Top of DATA EXTRACTS
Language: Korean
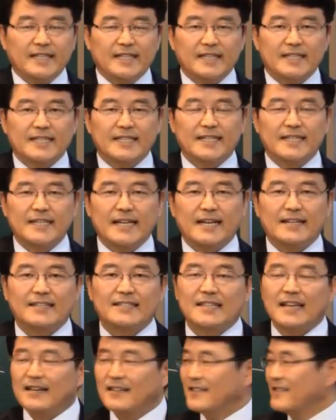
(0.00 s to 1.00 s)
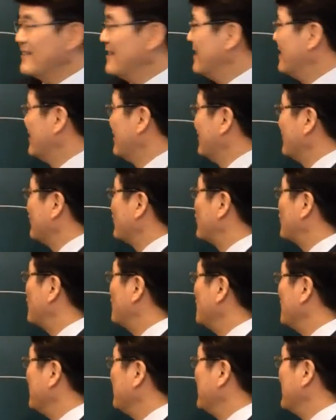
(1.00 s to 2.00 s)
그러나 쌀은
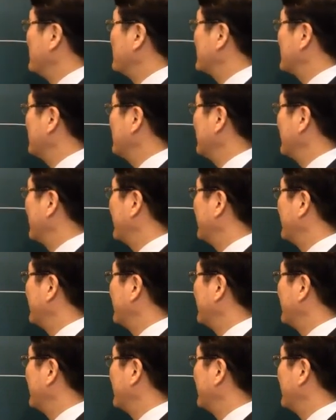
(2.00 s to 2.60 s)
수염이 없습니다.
Bottom of DATA EXTRACTS
Top of DATA EXTRACTS
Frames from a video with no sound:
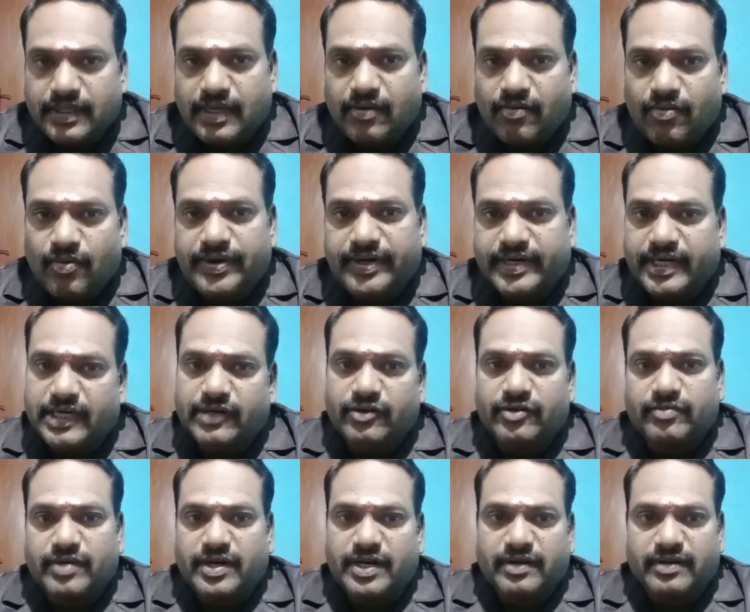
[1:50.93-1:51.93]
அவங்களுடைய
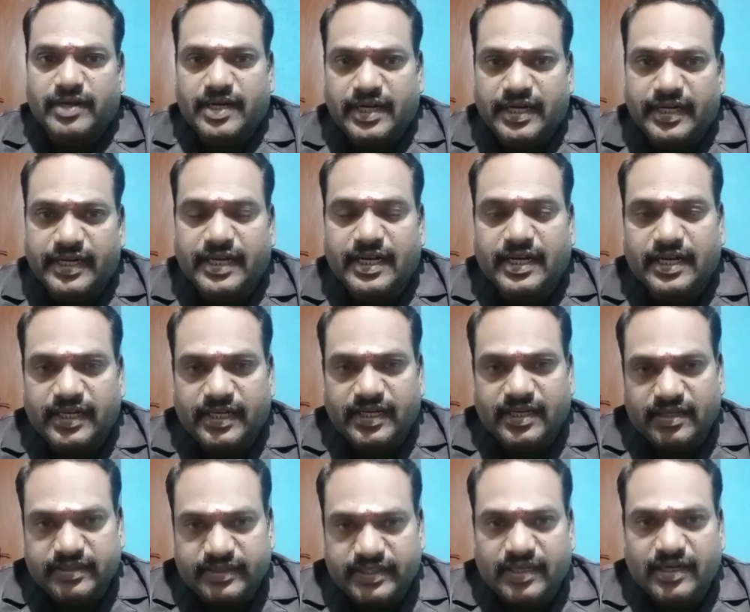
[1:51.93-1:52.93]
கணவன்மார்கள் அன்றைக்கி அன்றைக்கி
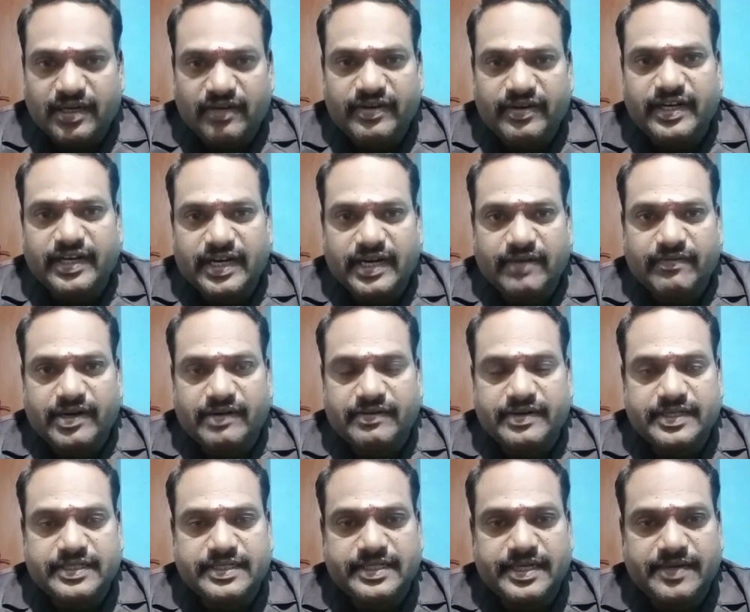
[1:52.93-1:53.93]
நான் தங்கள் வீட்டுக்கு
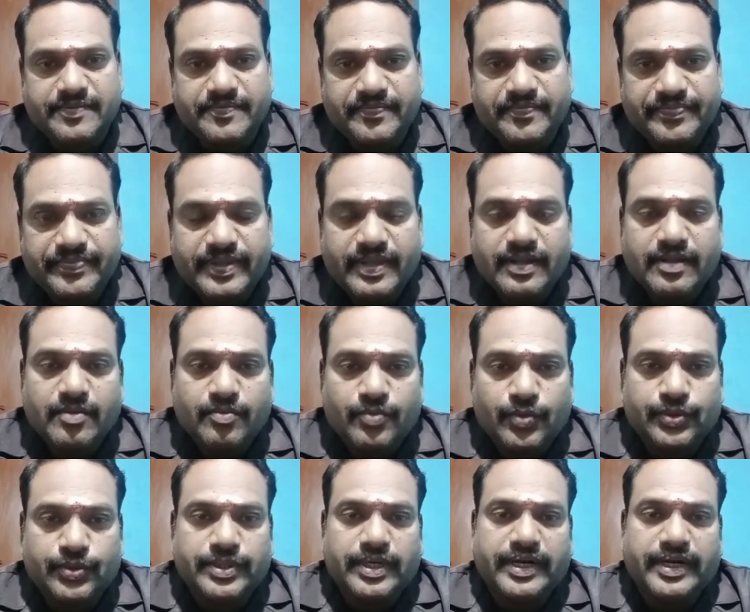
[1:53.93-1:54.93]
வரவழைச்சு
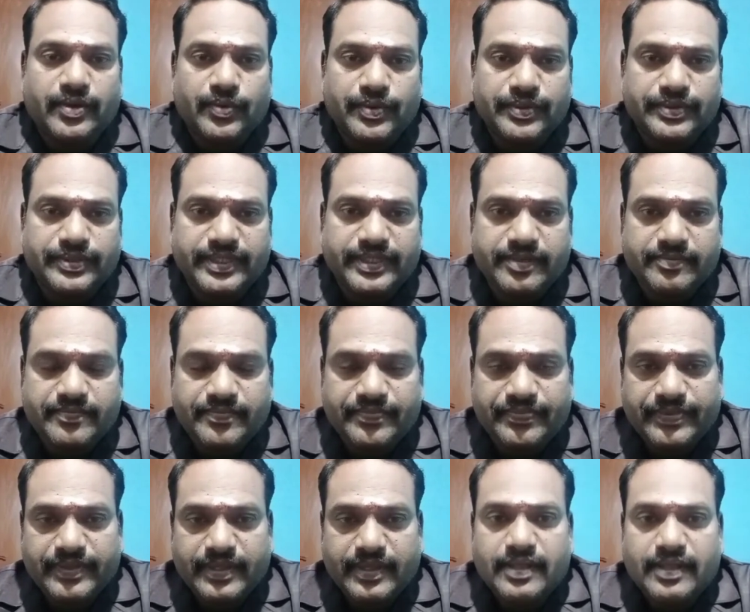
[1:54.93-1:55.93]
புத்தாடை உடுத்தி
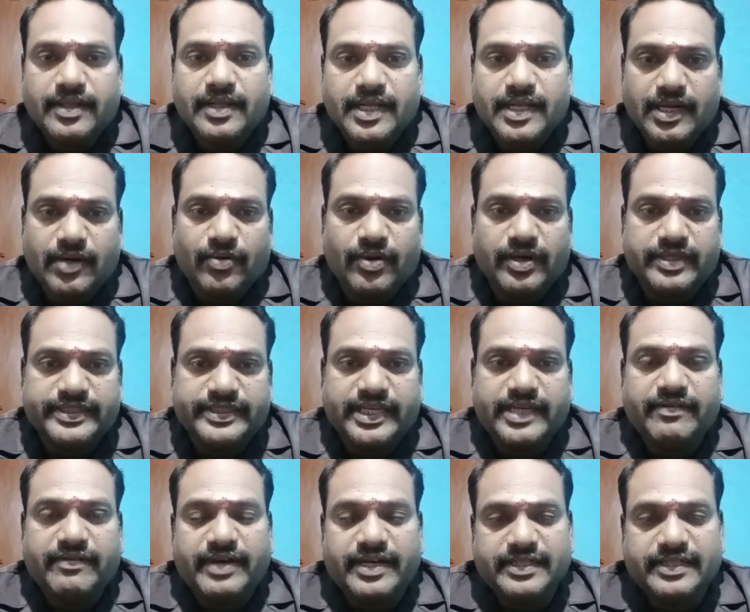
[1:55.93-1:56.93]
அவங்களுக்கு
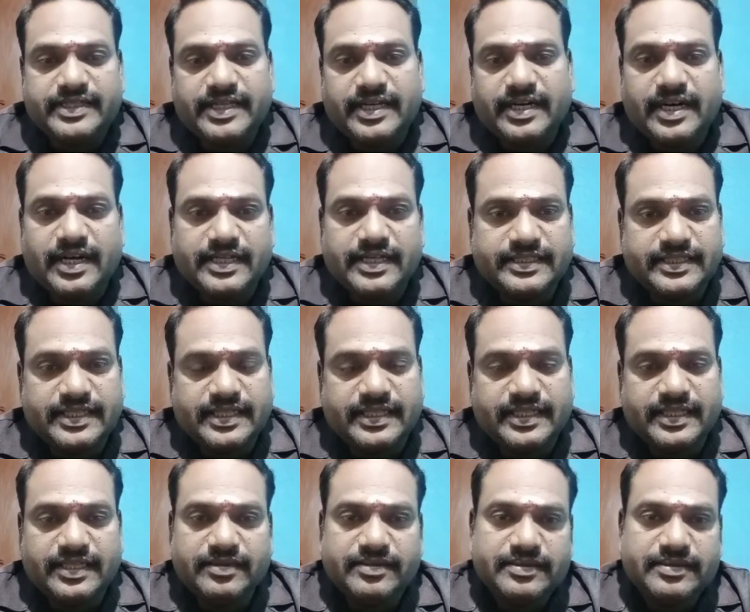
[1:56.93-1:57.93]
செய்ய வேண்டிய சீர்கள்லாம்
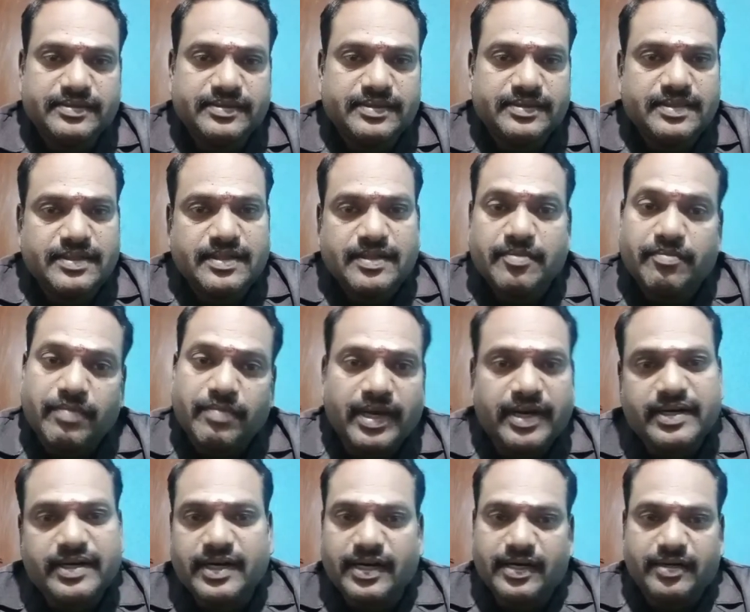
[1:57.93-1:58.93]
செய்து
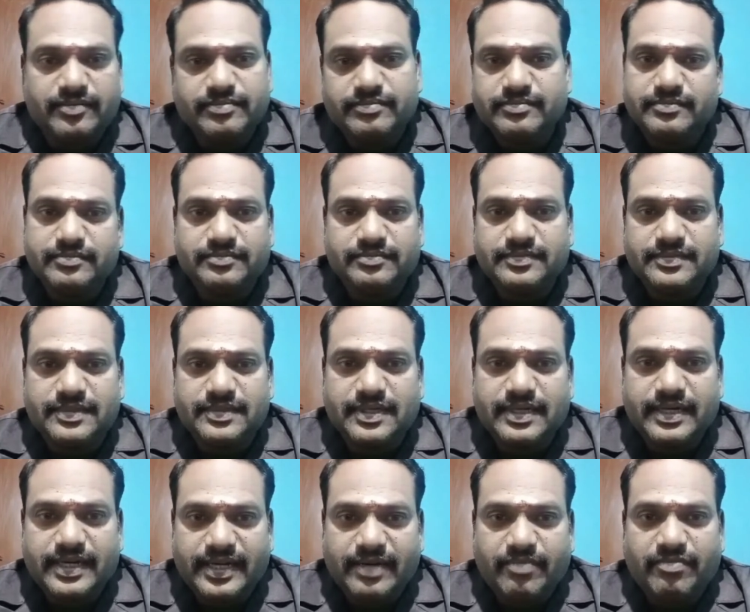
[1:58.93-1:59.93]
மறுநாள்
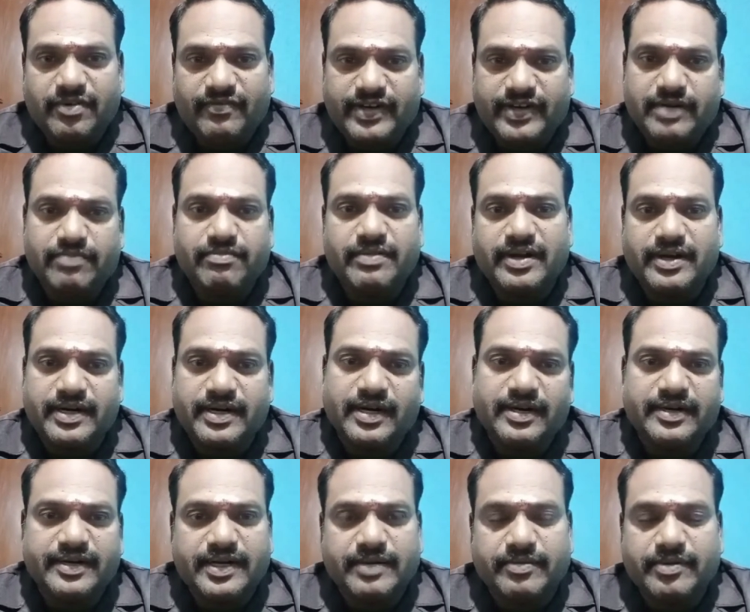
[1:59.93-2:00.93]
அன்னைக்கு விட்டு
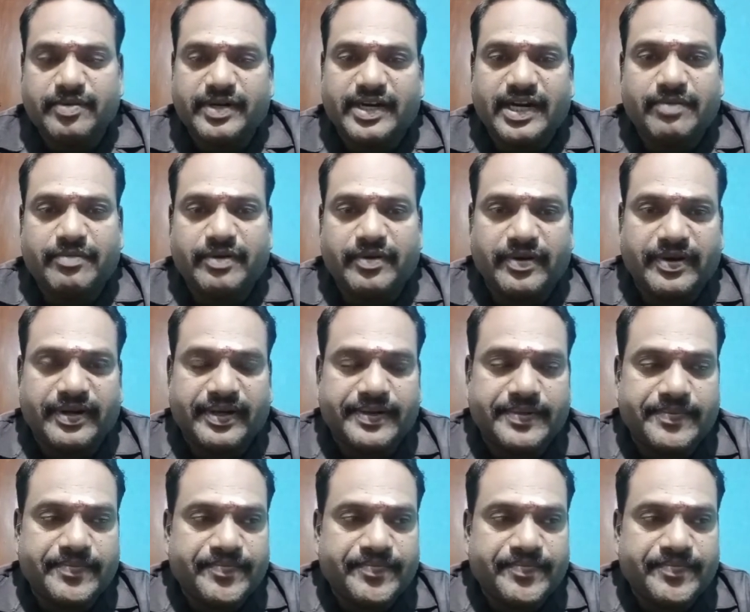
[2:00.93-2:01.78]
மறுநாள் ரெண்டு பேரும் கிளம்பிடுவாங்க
Bottom of DATA EXTRACTS
Top of DATA EXTRACTS
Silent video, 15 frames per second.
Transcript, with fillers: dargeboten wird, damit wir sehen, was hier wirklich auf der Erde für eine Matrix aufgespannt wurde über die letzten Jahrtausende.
Bottom of DATA EXTRACTS
• YOUR INSTRUCTIONS: The lines above that hold the word "with" are the ones to copy.

• RESULT BELOW:
Frames from a video with no sound:
Transcript, with fillers: dargeboten wird, damit wir sehen, was hier wirklich auf der Erde für eine Matrix aufgespannt wurde über die letzten Jahrtausende.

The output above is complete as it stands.